Data to process: Begin
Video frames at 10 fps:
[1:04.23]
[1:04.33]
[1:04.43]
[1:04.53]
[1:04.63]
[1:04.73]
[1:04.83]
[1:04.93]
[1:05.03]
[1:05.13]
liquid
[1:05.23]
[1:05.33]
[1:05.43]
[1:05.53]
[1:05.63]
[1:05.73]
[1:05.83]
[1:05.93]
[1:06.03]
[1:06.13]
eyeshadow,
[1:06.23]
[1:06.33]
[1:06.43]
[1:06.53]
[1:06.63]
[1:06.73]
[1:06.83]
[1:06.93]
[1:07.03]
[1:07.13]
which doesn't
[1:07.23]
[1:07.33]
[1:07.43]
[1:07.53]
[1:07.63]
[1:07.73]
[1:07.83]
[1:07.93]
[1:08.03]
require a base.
Data to process: End
Problem requirements
Give back each record, exactly as it reads.

Problem solution
Video frames at 10 fps:
[1:04.23]
[1:04.33]
[1:04.43]
[1:04.53]
[1:04.63]
[1:04.73]
[1:04.83]
[1:04.93]
[1:05.03]
[1:05.13]
liquid
[1:05.23]
[1:05.33]
[1:05.43]
[1:05.53]
[1:05.63]
[1:05.73]
[1:05.83]
[1:05.93]
[1:06.03]
[1:06.13]
eyeshadow,
[1:06.23]
[1:06.33]
[1:06.43]
[1:06.53]
[1:06.63]
[1:06.73]
[1:06.83]
[1:06.93]
[1:07.03]
[1:07.13]
which doesn't
[1:07.23]
[1:07.33]
[1:07.43]
[1:07.53]
[1:07.63]
[1:07.73]
[1:07.83]
[1:07.93]
[1:08.03]
require a base.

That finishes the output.